> Knowingly downloading CSAM is very likely illegal.
Put CSAM in a banner ad, and arrest everyone who was served that ad?
Post a CSAM photo behind plexiglass on a wall in a public space, and arrest everyone who walks by and glanced at it?
Just how stupid do you think lawmakers, judges, prosecutors, and police are? People get arrested for paying for, or sharing CSAM, not just stumbling on a website that might have something questionable. It is illegal to possess, but just loading a website is hardly possession... If it was, all of Facebook and Google's content moderators would be facing life-sentences.
> Just how stupid do you think lawmakers, judges, prosecutors, and police are?
Very! Unimaginably so! A friend of mine from Germany received a GIF that contained ONE FRAME of CSAM from someone in a group chat, Whatsapp auto-downloaded it into the gallery, something auto reported it and a month later, cops showed up to take away all his electronic devices. This is apparently a thing people do there, like americans SWAT livestreamers. I think it took over a year for them to return his devices. He had to pay for a lawyer and buy a new phone and laptop. He wasn't charged with anything, but because the report was automated, there wasn't even anyone to sue for a false report.
There is no such thing as not to sue anyone. Police can squeeze and lie as much as they want, but there are laws about the abuse of power, false police reporting, obstruction of justice. But it will be expensive as effectively you are going to the court against a state.
Also of course there is a person somewhere behind a keyboard who wrote the software which flags, correctly or incorrectly, files. Their name (Thorn) is kept strictly away from any public testimonial with NDAs with police, because eventually there will be class action lawsuits against them in the USA.
The thing is, it was technically a correct report. One frame of that gif did correpond to a known piece of CSAM (presumably they use some kind of perceptual hashing).

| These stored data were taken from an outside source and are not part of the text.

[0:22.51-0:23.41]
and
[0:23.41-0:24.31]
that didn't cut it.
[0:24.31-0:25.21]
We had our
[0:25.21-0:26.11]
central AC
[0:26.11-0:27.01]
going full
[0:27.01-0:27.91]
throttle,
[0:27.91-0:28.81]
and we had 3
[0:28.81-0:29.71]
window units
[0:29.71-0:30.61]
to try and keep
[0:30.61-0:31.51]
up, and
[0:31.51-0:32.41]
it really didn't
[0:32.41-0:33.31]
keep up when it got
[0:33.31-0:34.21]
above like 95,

The facts that 1) the gif was clearly a sick joke (he described it as a slow motion bullet shot from a movie, landing in something/someone and then flashing the one frame, presumably the intention being "haha, get shot with the child porn bullet"); 2) it was only one inconsequential piece, not a whole collection; 3) it was downloaded automatically from a group chat... are not in scope of the "did this user just upload CSAM to our servers" function (from what I understood, it was triggered by the picture being backed up to Google Photos or Apple's equivalent).

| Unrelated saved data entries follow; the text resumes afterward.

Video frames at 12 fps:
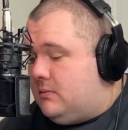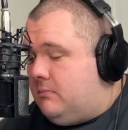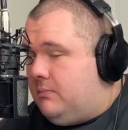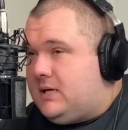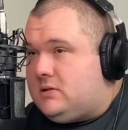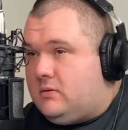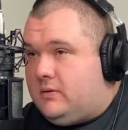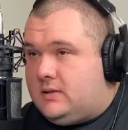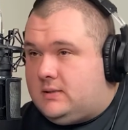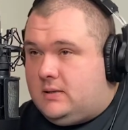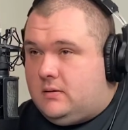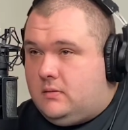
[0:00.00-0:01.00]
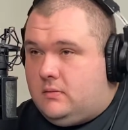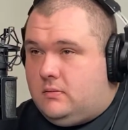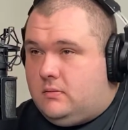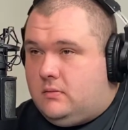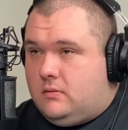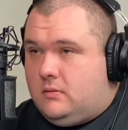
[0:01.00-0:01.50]
bezel-less.
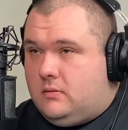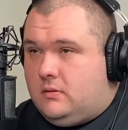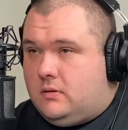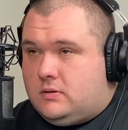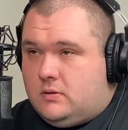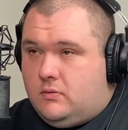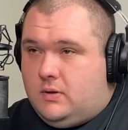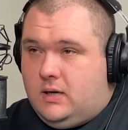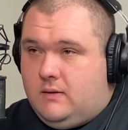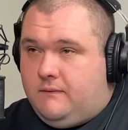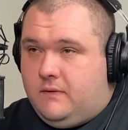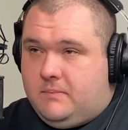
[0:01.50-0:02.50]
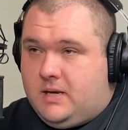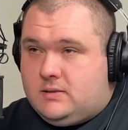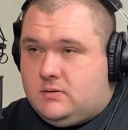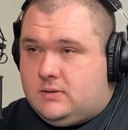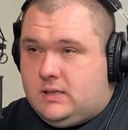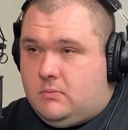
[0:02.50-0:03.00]
There's no need for
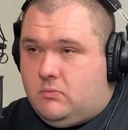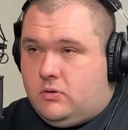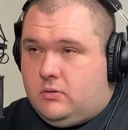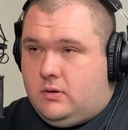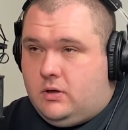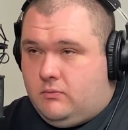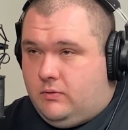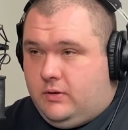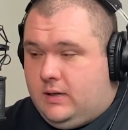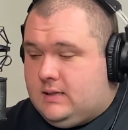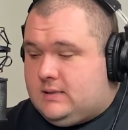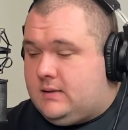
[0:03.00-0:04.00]
bezels anymore. There really isn't.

These are all things that, in a functioning system, the police officer receiving the report would take into account. If it's a first report, diaregard. If it's a second, check the file name that was also presumably in the report, see it's a Whatsapp folder and disregard it. If it's a third report or there are multiple pieces, get a warrant to run a CSAM scan on the person's device, go to their apartment, run it, see there's nothing else, close the case. If it's a clear "prank", start investigating the person who sent it.
But since the police are, in general, trigger happy lunatics, you get a full raid instead. And since computer forensics is hard and doesn't pay well, the investigation took many months instead of an afternoon. The fuckup was squarely on the law enforcement side, as well as in the law itself.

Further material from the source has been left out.